Chiwanga Faraja S, Njelekela Marina A, Diamond Megan B, Bajunirwe Francis, Guwatudde David, Nankya-Mutyoba Joan, Kalyesubula Robert, Adebamowo Clement, Ajayi IkeOluwapo, Reid Todd G, Volmink Jimmy, Laurence Carien, Adami Hans-Olov, Holmes Michelle D, Dalal Shona
Endocrinology and Diabetes Unit, Department of Internal Medicine, Muhimbili National Hospital, Dar es Salaam, Tanzania;
Department of Physiology, Faculty of Medicine, Muhimbili University of Health and Allied Sciences, Dar es Salaam, Tanzania.
Glob Health Action. 2016 May 23;9:31440. doi: 10.3402/gha.v9.31440. eCollection 2016.
BACKGROUND: The increase in prevalence of diabetes and pre-diabetes in sub-Saharan Africa underlines the importance of understanding its magnitude and causes in different population groups. We analyzed data from the Africa/Harvard Partnership for Cohort Research and Training (PaCT) studies to determine the prevalence of diabetes and pre-diabetes and risk factors associated with diabetes. METHODOLOGY: Participants were randomly selected from peri-urban (n=297) and rural (n=200) communities in Uganda, and teachers were recruited from schools (n=229) in urban Tanzania. We used a standardized questionnaire to collect socio-demographic and self-reported disease status including diabetes status. Blood glucose was also measured after participants fasted for 8 h. We used standard protocols for anthropometric and blood pressure measurement. RESULTS: The overall prevalence of diabetes was 10.1% and was highest in rural Ugandan residents (16.1%) compared to teachers in Tanzania (8.3%) and peri-urban Ugandan residents (7.6%). The prevalence of pre-diabetes was 13.8%. The prevalence of self-reported diabetes was low across all sites, where 68% of participants with diabetes were not captured by self-report. In multivariable logistic regression analysis, family history (OR 2.5, 95% CI: 1.1, 5.6) and hypertension (OR 2.3, 95% CI: 1.1, 5.2) were significantly associated with diabetes. CONCLUSIONS: The prevalence of diabetes and pre-diabetes in Uganda and Tanzania is high, differs markedly between population groups, and remains undiagnosed in an alarmingly high proportion of individuals.
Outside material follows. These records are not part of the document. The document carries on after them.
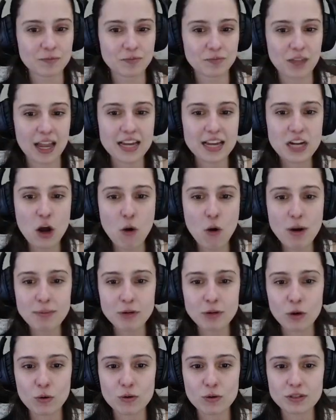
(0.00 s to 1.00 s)
I know I'm
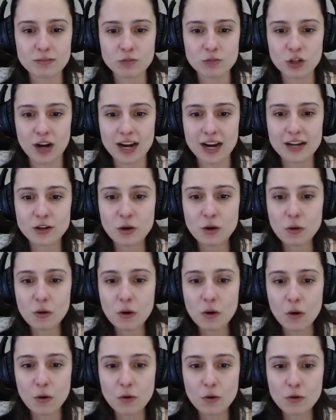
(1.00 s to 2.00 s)
cold. I'm trying to go
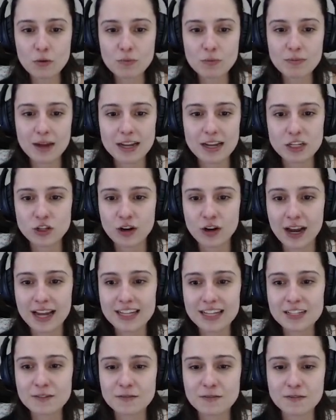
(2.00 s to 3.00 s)
home. I
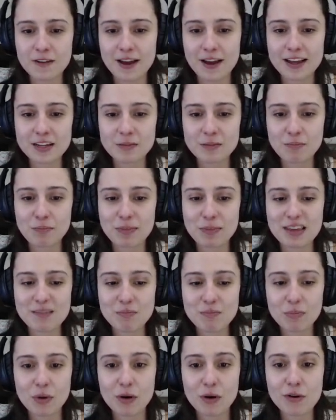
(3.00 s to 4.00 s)
tried to find
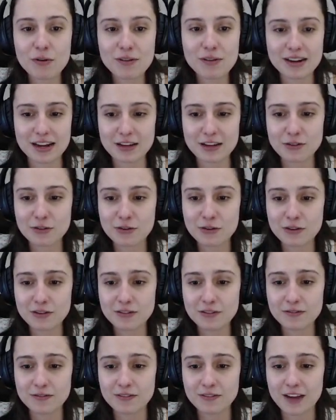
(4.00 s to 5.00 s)
people and I
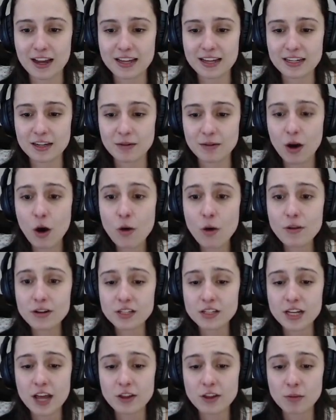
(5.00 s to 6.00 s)
couldn't find them. Oh, there's
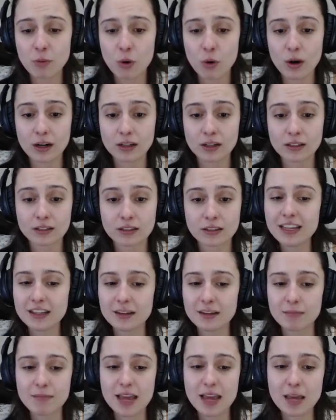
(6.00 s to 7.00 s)
another boar.
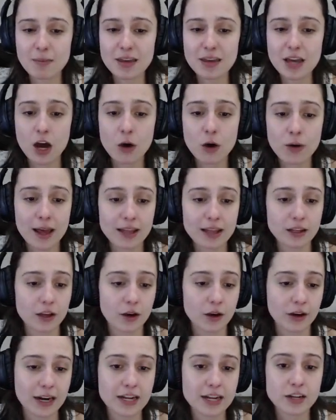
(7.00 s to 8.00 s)
Maybe. Oh, hello.
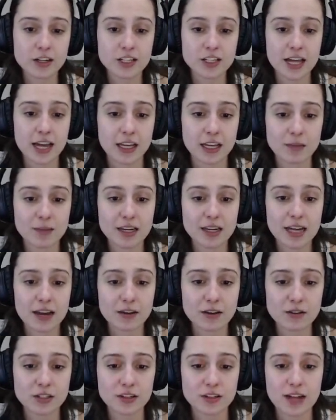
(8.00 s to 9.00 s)
All right, you're attacking me now,
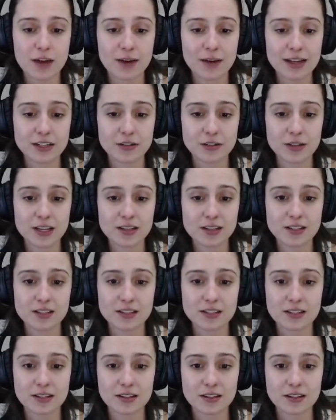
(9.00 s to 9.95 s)
so now I do this.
These findings highlight the need for large-scale, prospective studies to accurately quantify the burden and identify effective intervention and treatment strategies across diverse African populations.
背景:撒哈拉以南非洲地区糖尿病和糖尿病前期患病率的上升凸显了了解不同人群中其规模和病因的重要性。我们分析了非洲/哈佛队列研究与培训伙伴关系(PaCT)研究的数据,以确定糖尿病和糖尿病前期的患病率以及与糖尿病相关的危险因素。 方法:参与者从乌干达的城郊社区(n = 297)和农村社区(n = 200)中随机选取,教师则从坦桑尼亚城市的学校(n = 229)中招募。我们使用标准化问卷收集社会人口统计学和自我报告的疾病状况,包括糖尿病状况。参与者禁食8小时后也测量了血糖。我们使用标准方案进行人体测量和血压测量。 结果:糖尿病的总体患病率为10.1%,在乌干达农村居民中最高(16.1%),相比之下,坦桑尼亚的教师患病率为8.3%,乌干达城郊居民患病率为7.6%。糖尿病前期的患病率为13.8%。所有地点自我报告的糖尿病患病率都很低,68%的糖尿病患者未通过自我报告被发现。在多变量逻辑回归分析中,家族病史(比值比2.5,95%置信区间:1.1,5.6)和高血压(比值比2.3,95%置信区间:1.1,5.2)与糖尿病显著相关。 结论:乌干达和坦桑尼亚的糖尿病和糖尿病前期患病率很高,不同人群之间差异明显,且在高得惊人的比例个体中仍未被诊断出来。这些发现突出表明需要进行大规模的前瞻性研究,以准确量化负担,并确定针对不同非洲人群的有效干预和治疗策略。